问题
Consider an array of N integers. Find the longest contiguous subarray so that the average of its elements is greater (or equal) than a given number k.
The obvious answer has O(n^2) complexity. Can we do better?
回答1:
We can reduce this problem to longest contiguous subarray with sum >= 0 by subtracting k from all values in O(n) time. Now let's calculate prefix sums:
index 0 1 2 3 4 5 6
array 2 -3 3 2 0 -1
prefix 0 2 -1 2 5 5 4
Now this problem is finding the two indices most far apart with prefix_right - prefix_left >= 0
. Let's create a new prefix-index array and sort it by prefix, then indices.
index 2 0 1 3 6 4 5
prefix -1 0 2 2 4 5 5
We can then do a right-to-left sweep to calculate, for each prefix, the maximum index with prefix greater than or equal to the current prefix:
index 2 0 1 3 6 4 5
prefix -1 0 2 2 4 5 5
maxind 6 6 6 6 6 5 5
Now, let's go back to the original prefix array. For each prefix-index pair, we do a binary search on our new array to find the smallest prefix >= the current prefix. We subtract, from maxind of the binary searched prefix, the index of the current prefix to retrieve the best possible sequence length starting at the current index. Take the sequence with the maximum length.
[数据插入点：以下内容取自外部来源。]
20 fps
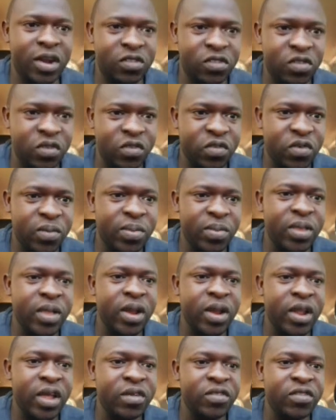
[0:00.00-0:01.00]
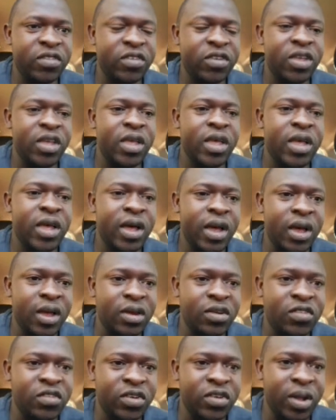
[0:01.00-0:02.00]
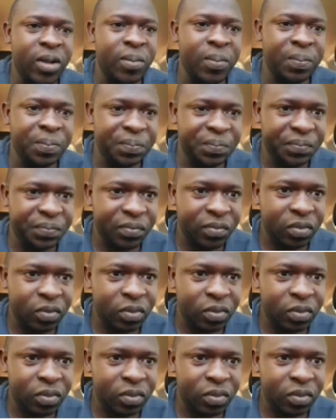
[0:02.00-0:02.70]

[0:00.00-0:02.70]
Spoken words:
right? So from the left atrium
This algorithm is O(n log n) because of the sorting and the n binary searches.
回答2:
We can solve problem in O(n) time and O(n) space complexity:
I have tried with naive and optimal approach.
In short, the problem involves two steps:
(1) Subtract k from each ar[i] and find cumulative value in new array. Lets call the new array as cumArr[].
(2) Now the problem becomes finding max(j-1) in CumArr[] such that j>i and cumArr[j]>cumArr[i]. This step is a famous question and can be found at lots of places.
Here is the detail with running code: http://codeshare.io/Y1Xc8
There might be small corner cases which can be handled easily.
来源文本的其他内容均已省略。